Most AI agent projects do not fail because the underlying model is incapable. They fail because no one has a clear picture of what the project actually is — structurally, operationally, or in terms of what it can and cannot do on its own.
The CGM Audit Framework gives a project a level. Knowing the level tells you what questions to ask, what risks are active, and what the next step looks like.
The Framework
Level 0: Unguided
Characteristics: No system prompt. No persistent context. Direct model access via API or chat interface. Each interaction is stateless.
The model is capable. The project is not a project yet — it is a model call. There is no defined behavior, no guardrails, and no way to ensure consistent output. Results vary with phrasing.
Real example: A team using the raw ChatGPT API to generate marketing copy, with each call sent without a system prompt. Output quality depended entirely on how the user phrased the individual request.
Audit flag: No system prompt means no contract. The model will attempt to satisfy whatever is in the user message, which is unpredictable at scale.
Level 1: Guided
Characteristics: System prompt defines the model's role, tone, and output format. Context is still stateless, but behavior is consistent within a session.
A Level 1 project has made deliberate choices about what the model should be. It will produce recognizable output. It cannot act on its own, access external systems, or handle multi-step tasks.
Real example: A customer support assistant with a system prompt that defines persona, escalation language, and response format. The model handles single-turn questions. A human handles everything else.
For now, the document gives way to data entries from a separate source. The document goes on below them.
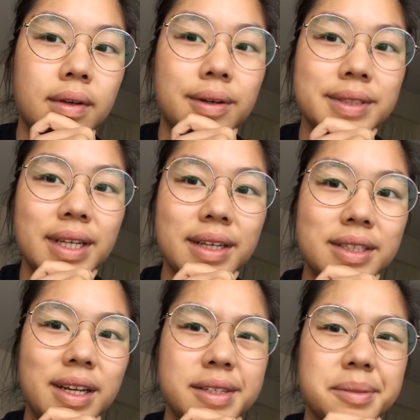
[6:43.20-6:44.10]
I would say
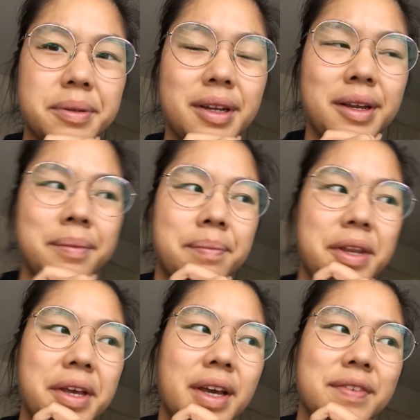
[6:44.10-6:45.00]
today is a pretty
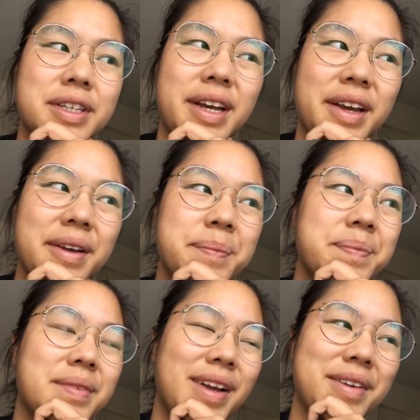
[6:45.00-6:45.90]
meeting heavy day.
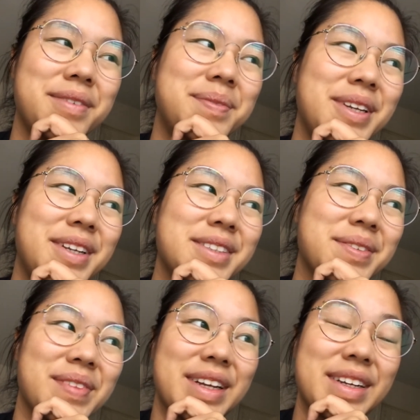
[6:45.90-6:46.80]
I have meetings
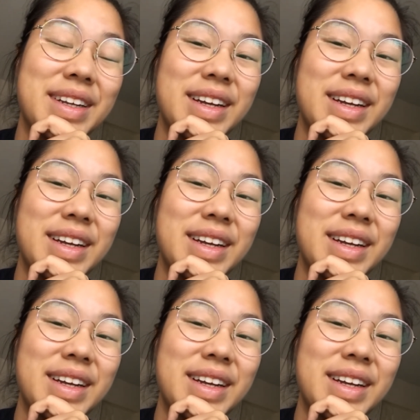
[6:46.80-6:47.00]
from like,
Audit flag: The system prompt is the entire quality layer. If the prompt is vague or under-specified, output quality degrades with no mechanism to catch it.
Level 2: Tooled
Characteristics: The agent has access to tools — search, APIs, database reads, file operations. It can take actions in external systems. Output is no longer just text; it includes side effects.
This is where most production agent projects live. The capability is real and the risk surface expands significantly. A Level 2 agent can do things, which means it can do the wrong things.
Real example: A research assistant that retrieves documents from a knowledge base, summarizes them, and writes findings to a shared workspace. The agent reads from external systems and writes to them.
Audit flag: Tool permissions need explicit scope. Every tool available to the agent is a potential misuse vector. The audit question is: can this tool be triggered in a context where the side effect is harmful? If yes, add a confirmation step or scope restriction.
Level 3: Orchestrated
Characteristics: Multiple agents or subagents operating within a coordinated workflow. Tasks are routed, delegated, and tracked across components. The system has memory — session-level, user-level, or project-level.
A Level 3 project has architecture. There is a primary orchestrator, specialized subagents with defined scopes, and handoff logic between them. Failures can cascade; a subagent error can corrupt the orchestrator's context.
Real example: A document production pipeline where an intake agent parses requirements, a drafting agent generates content, a review agent runs validation passes, and an export agent formats and publishes. Each agent has a defined role and bounded permissions.
Audit flag: Context integrity across handoffs. When the orchestrator passes instructions to a subagent, is the context complete, accurate, and scoped correctly? Context corruption is the primary failure mode at Level 3, and it is hard to detect without explicit logging.
Level 4: Self-Improving
Characteristics: The system modifies its own behavior based on outcomes. This includes updating system prompts, adjusting tool configurations, rewriting skill files, or changing routing logic based on performance data.
Level 4 is rare and carries the highest risk surface. The system is not just acting — it is changing what it is. Without strict boundaries on what can be modified and under what conditions, a Level 4 system can drift into behavior that no human explicitly designed.
Real example: An agent pipeline that tracks which skill files trigger correctly, identifies underperforming trigger conditions, and rewrites the trigger instructions to improve accuracy. The system's behavior changes over time based on its own operational data.
Audit flag: Self-modification scope must be tightly bounded. Define exactly what can be changed, by what mechanism, under what conditions, and with what human approval checkpoint. An unbounded Level 4 system is not a quality assurance story — it is a liability story.
Progressing Between Levels
Movement between levels is not automatic. Each transition requires deliberate decisions:
0 to 1: Write a system prompt. Define role, constraints, output format. Test against edge cases before deploying.
1 to 2: Add tools one at a time. For each tool, define: what it can access, what it cannot access, what a bad tool call looks like, and how the system recovers from one.
2 to 3: Design the orchestration layer before building it. Define agent boundaries, handoff contracts, and failure handling. Add logging at every handoff point from day one.
3 to 4: Only cross this threshold with explicit human review checkpoints on every self-modification. Define a rollback mechanism. Treat any system prompt or skill file change as a deployment event.
Using the Framework
The value of knowing a project's level is not the label. It is the questions the label forces.
A Level 2 project without a tool permission audit is a project with unknown risk surface. A Level 3 project without handoff logging is a project where failures are invisible until they are catastrophic. A Level 4 project without rollback is a project that cannot be unwound.
Run the audit. Know the level. Address the gaps that level implies before moving to the next one.